= Nicola Vassell =

Jamaican-born American art curator (born 1979)

Nicola Vassell (born 1979) is a Jamaica-born American art dealer, curator, and gallery owner. She is recognized as the first black woman to open an art gallery in the Chelsea Arts District of New York City.

== Early life and education ==
Vassell was born and raised in Jamaica. She moved to New York City in 1996 to work as a model. She studied business and art history at New York University beginning in 2002.

== Career ==
In 2005, Vassell began working as an intern at the Deitch Projects gallery after meeting Jeffery Deitch at the 2004 Armory Show. She became a director at Deitch in 2007, where she developed a close relationship with Kehinde Wiley and worked until its closure in 2010. Vassell then served as a director at Pace Gallery between 2010 and 2012.

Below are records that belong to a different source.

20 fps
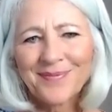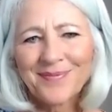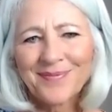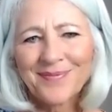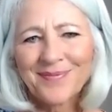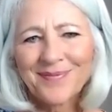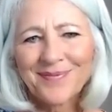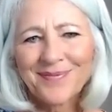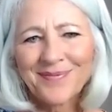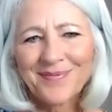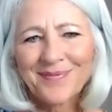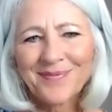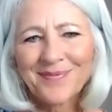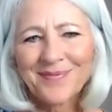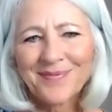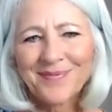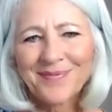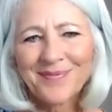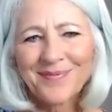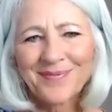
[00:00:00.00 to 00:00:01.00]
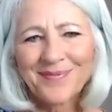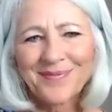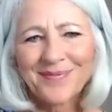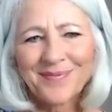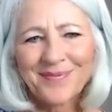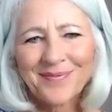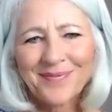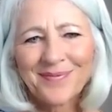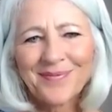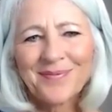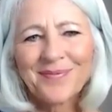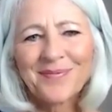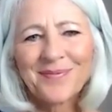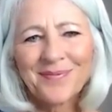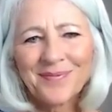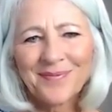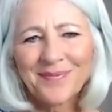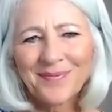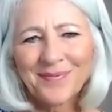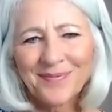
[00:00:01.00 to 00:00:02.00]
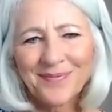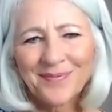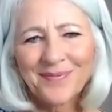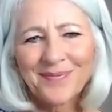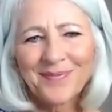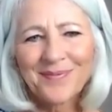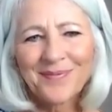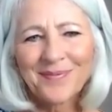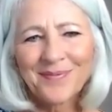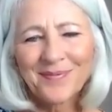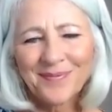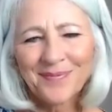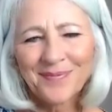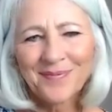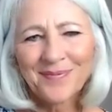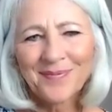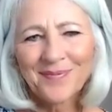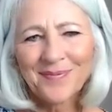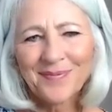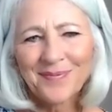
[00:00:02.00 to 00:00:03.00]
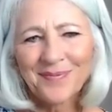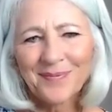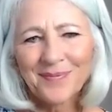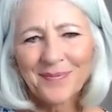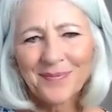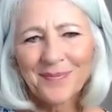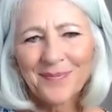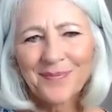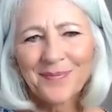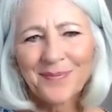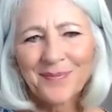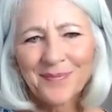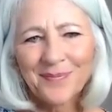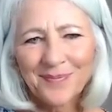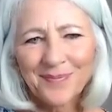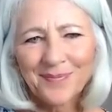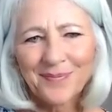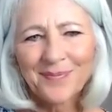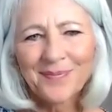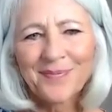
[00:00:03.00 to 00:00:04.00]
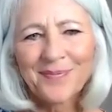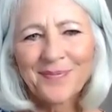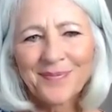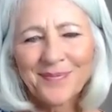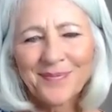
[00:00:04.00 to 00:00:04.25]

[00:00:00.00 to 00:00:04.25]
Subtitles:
This person isn't speaking.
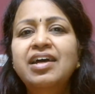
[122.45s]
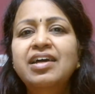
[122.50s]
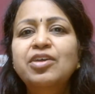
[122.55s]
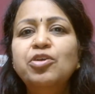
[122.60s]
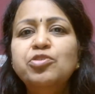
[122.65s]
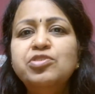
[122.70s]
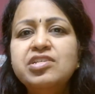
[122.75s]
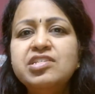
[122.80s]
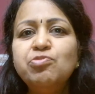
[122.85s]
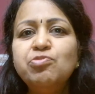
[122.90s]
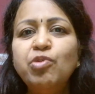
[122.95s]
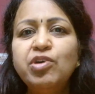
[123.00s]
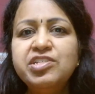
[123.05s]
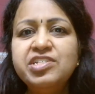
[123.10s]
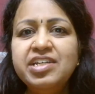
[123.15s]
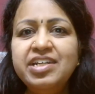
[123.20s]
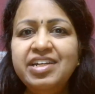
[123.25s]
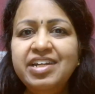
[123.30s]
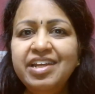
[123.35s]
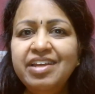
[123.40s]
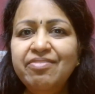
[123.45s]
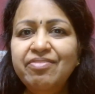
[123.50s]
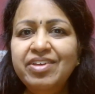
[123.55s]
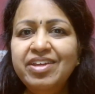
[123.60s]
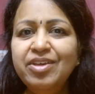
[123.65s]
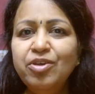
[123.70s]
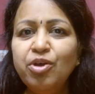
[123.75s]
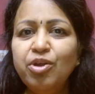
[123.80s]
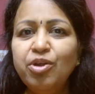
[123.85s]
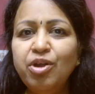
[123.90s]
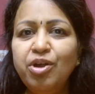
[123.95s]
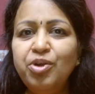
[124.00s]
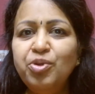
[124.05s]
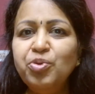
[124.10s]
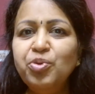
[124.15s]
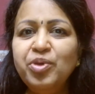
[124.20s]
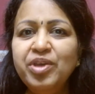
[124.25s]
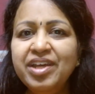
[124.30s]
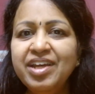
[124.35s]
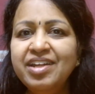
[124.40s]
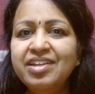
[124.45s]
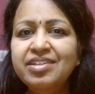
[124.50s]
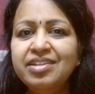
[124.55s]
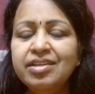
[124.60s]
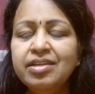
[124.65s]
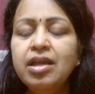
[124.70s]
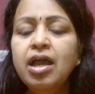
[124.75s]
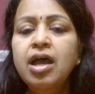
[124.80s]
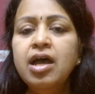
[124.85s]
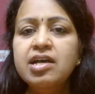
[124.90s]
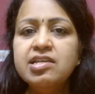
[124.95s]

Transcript: you're watching TV, you're not doing anything.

In 2014, Vassell started her own contemporary art advisory and curatorial business, Concept NV. Through her firm, she curated a group exhibition, "Black Eye," which featured the work of contemporary black artists, including Derrick Adams, LaToya Ruby Frazier, Simone Leigh, Kerry James Marshall, Toyin Ojih Odutola, and Sanford Biggers. She also curated the artwork that appeared in Empire's second season. Vassell co-curated "Edge of Chaos," an exhibition about feminism and ecology, at the Venice Biennale in 2015. The same year, she co-produced the No Commission Art Fair with Swizz Beatz as well as was appointed the curatorial director of the Dean Collection, a contemporary art collection founded by Beatz and Alicia Keys.

In May 2021, Vassell opened her eponymous gallery on Tenth Avenue in Chelsea. The gallery's inaugural show featured the work of Ming Smith. In November 2023, Vassell announced a partnership with Hauser & Wirth for co-representation of artist Uman and the production of a jointly organized exhibition of her work at Hauser & Wirth London in January 2024.